I turned and saw Bertie—standing up, eating from his food dish. Not with the same gusto that he normally did, but it was clear that at some point during the night he’d gotten through the worst of this. I let out a long breath, one I hadn’t realized I’d been holding.

It didn’t take long after that for me to gather my things and head out. I knew I could have stayed, but I somehow didn’t want to push the moment we’d had together. I wanted to go home and think about the night and try to understand it—which was made more difficult because I hadn’t had a night like that before, ever.

“So you’ll be okay, right?” I asked ten minutes later, as Clark walked me out to my car. I was still wearing his T-shirt and sweatpants and carrying the bag with my dress in it. I knew I was going to have to face it at some point, but I didn’t feel up to it quite yet.

Clark nodded. “I got a text from Maya last night. She’s going to come by this afternoon and check on Bert.”

“Oh, good,” I said as I made my way across the driveway barefoot. I was holding my shoes, because even though I knew it didn’t matter, I also knew how terrible sweatpants and dressy sandals would look together. “I’m so glad he’s out of the woods.”

We stopped in front of my car. Only now, in the morning light, did I see how haphazard my parking job had been—my car was practically at a right angle to the house.

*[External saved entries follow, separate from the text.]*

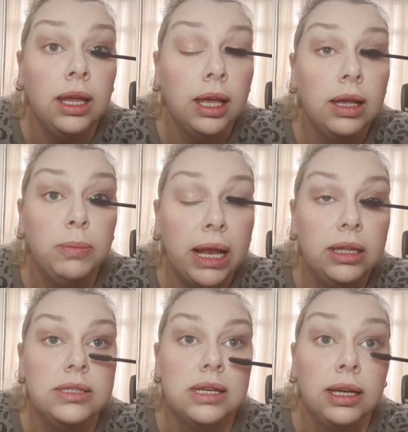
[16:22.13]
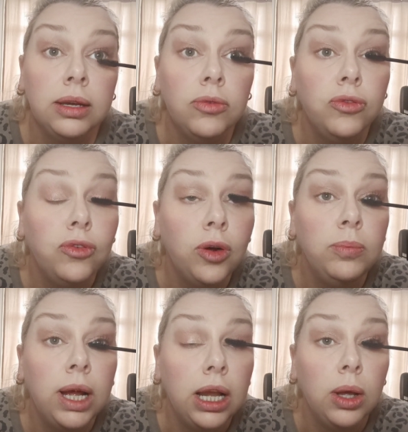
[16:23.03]
balancing from
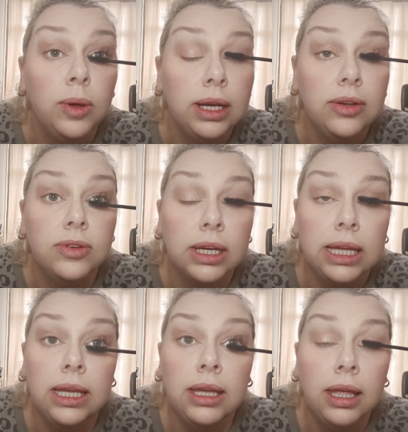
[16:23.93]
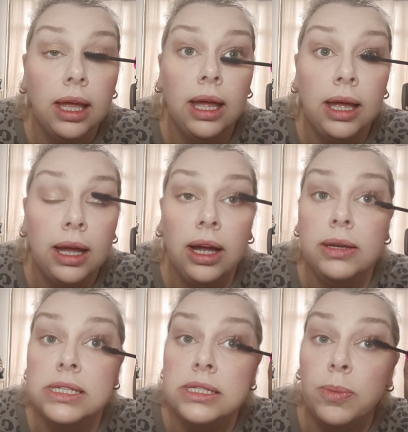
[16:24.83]
my lower left leg,
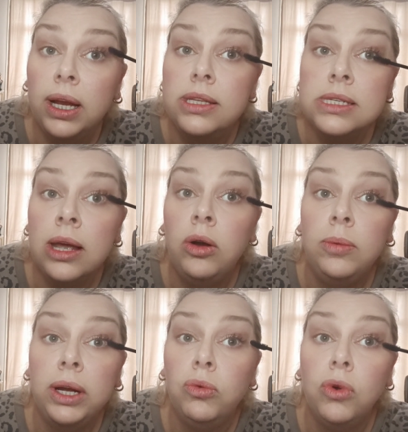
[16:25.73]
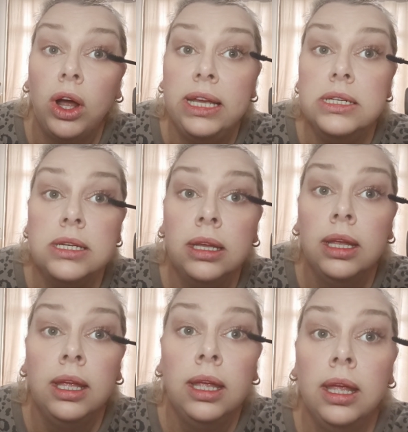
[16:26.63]
I tend to balance now on my right
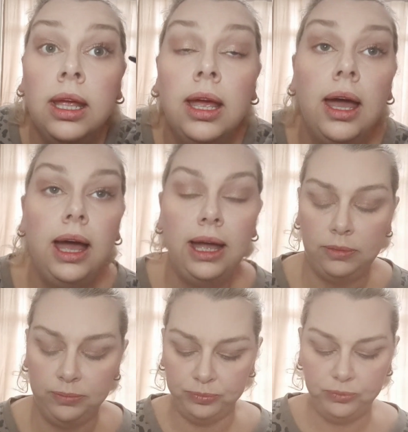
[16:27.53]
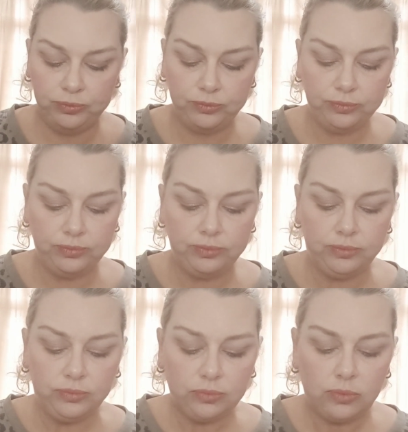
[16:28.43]

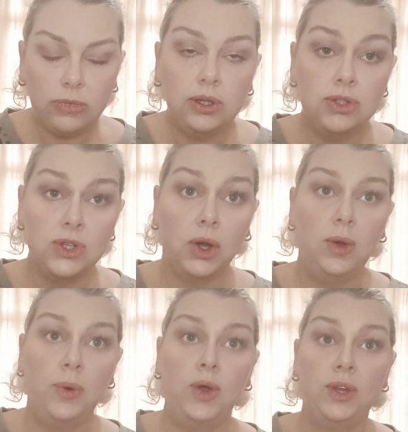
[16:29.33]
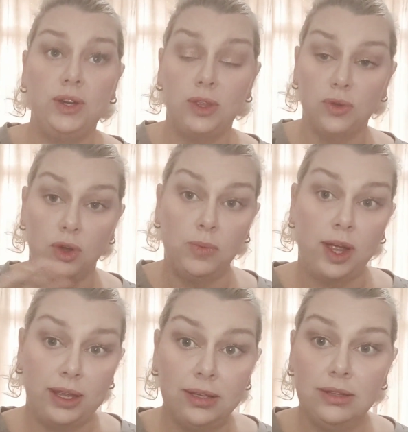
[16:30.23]
to hop on, and I throw
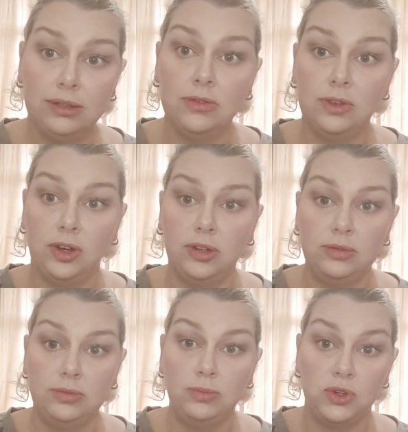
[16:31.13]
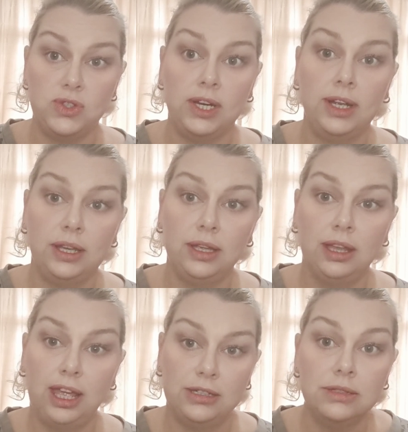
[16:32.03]
my prosthetic
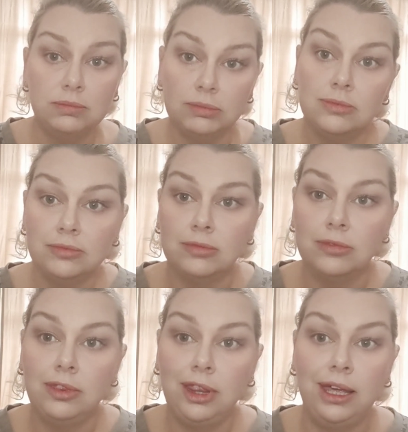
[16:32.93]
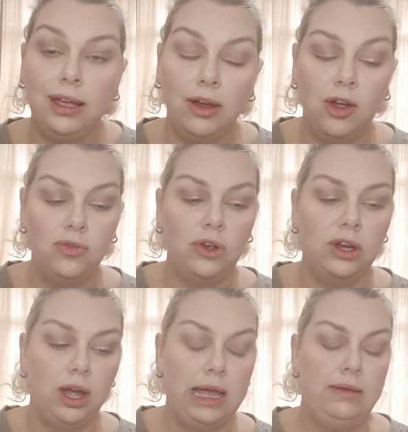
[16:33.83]
end leg
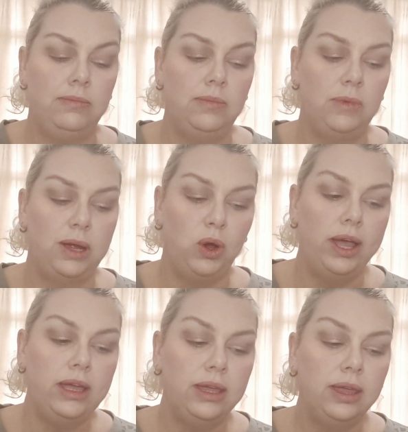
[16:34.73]
over my bike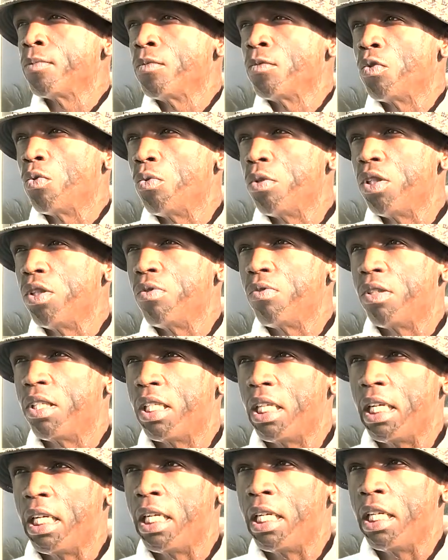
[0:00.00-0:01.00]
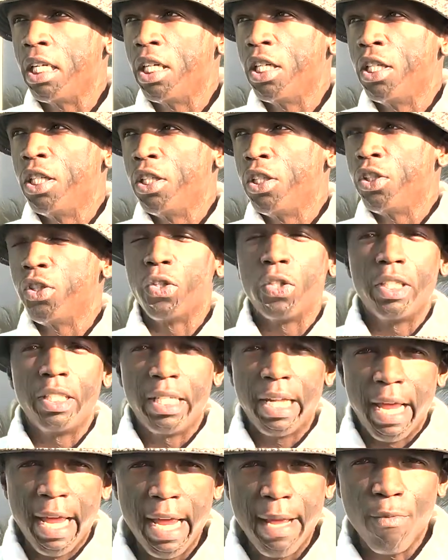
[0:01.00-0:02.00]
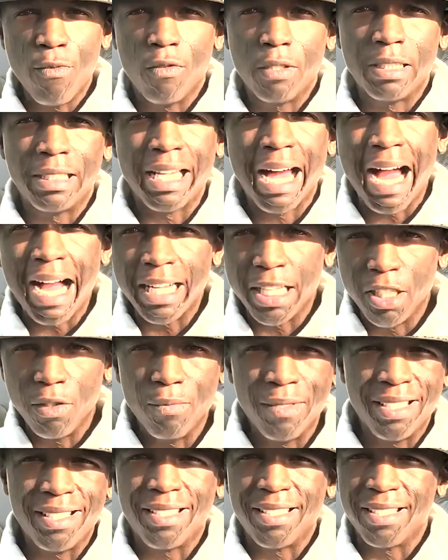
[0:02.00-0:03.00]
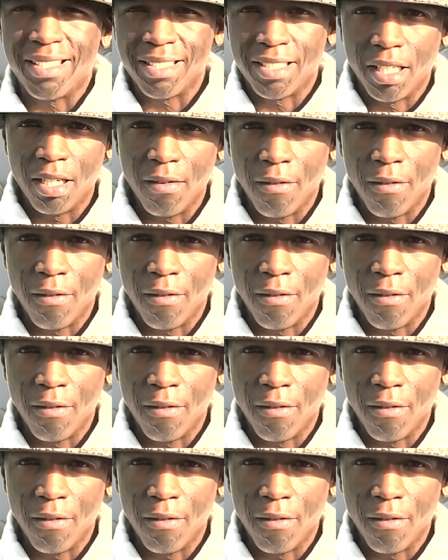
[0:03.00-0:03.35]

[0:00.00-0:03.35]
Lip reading: when you see your name on documents and stuff,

I opened the driver’s-side door and tossed in my purse and the bag with my dress in it, then turned back to him. “Well,” I said, then stopped when I realized I didn’t have anything to follow this. Clark looked at me, and I looked back at him, suddenly not sure what happened from here.

“Thanks so much for coming over.” Clark took a small step closer to me. “I really don’t know what I would have done without you.”

“I was glad to help.” I wasn’t even really aware of what I was saying, as I was focused on Clark and the distance between us, which seemed to be incrementally closing.

He reached toward me, brushing my hair back from my forehead gently, letting his touch linger on my cheek for a second. “So,” he said, and I held my breath, feeling my heart pound in my chest. “Do you think you might want to, I don’t know . . . try the dinner thing again?”

I felt myself smile, big and dorky and taking over my face. “Yes,” I said without hesitating. There didn’t seem to be any point in pretending I had plans or telling him I’d have to get back to him.

Clark smiled back at me. “Pick you up at seven?”

I nodded. “Sounds good.” We looked at each other for a moment, and it was like the very air between us changed. I suddenly remembered all the things we’d talked about, everything I’d told him when my walls were down. As I looked across at Clark in the morning light, I realized I knew him. Not everything, and not perfectly, but I knew who he was. And I’d let him see me.

A part of me was yelling that this wasn’t good, that I’d broken all my rules, that I should pull back, circle the wagons, stop this before it went any further. But before I could sort through this or say anything, Clark took a step back toward the house. “I should go check on Bert,” he said. “But I’ll see you tonight?”

“See you,” I said, nodding. And then, even though I knew it was ridiculous, I waited to make sure he got back inside before getting in my car and heading for home.

I didn’t linger once I made it back, just headed straight up to bed, feeling the fatigue set in with every step I took upstairs. I plugged in my phone and didn’t even change out of the T-shirt and sweatpants, just crawled into bed and pulled the covers over my head to block out the sunlight, hearing the beep that told me my phone had powered back on before I fell into a dreamless sleep.

•  •  •

When I opened my eyes again, the sun was bright and filling my room, and I squinted against it, raising my hand, wishing I’d thought to close the blinds before I went to sleep. I looked at the digital clock on my bedside table and saw that it was noon—I’d slept for hours.